Saved data entries
[Start of section]

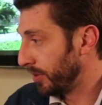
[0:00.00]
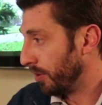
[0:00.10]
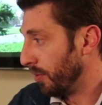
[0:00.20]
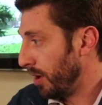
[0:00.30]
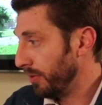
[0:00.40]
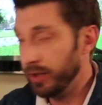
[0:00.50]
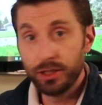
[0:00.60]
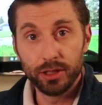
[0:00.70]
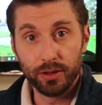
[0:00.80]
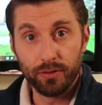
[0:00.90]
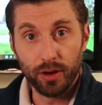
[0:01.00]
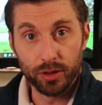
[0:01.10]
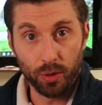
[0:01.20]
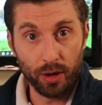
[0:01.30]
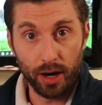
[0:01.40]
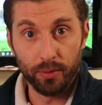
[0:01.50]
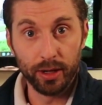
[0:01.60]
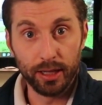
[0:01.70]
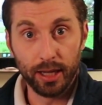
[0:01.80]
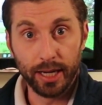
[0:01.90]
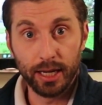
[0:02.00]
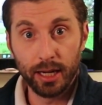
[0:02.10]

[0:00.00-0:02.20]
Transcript: the water feature at the front door, I really like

[End of section]

- [What is being asked] Nothing but an exact repeat of the records, pictures excluded, belongs in the answer.

- [Written solution]
[0:00.00]
[0:00.10]
[0:00.20]
[0:00.30]
[0:00.40]
[0:00.50]
[0:00.60]
[0:00.70]
[0:00.80]
[0:00.90]
[0:01.00]
[0:01.10]
[0:01.20]
[0:01.30]
[0:01.40]
[0:01.50]
[0:01.60]
[0:01.70]
[0:01.80]
[0:01.90]
[0:02.00]
[0:02.10]

[0:00.00-0:02.20]
Transcript: the water feature at the front door, I really like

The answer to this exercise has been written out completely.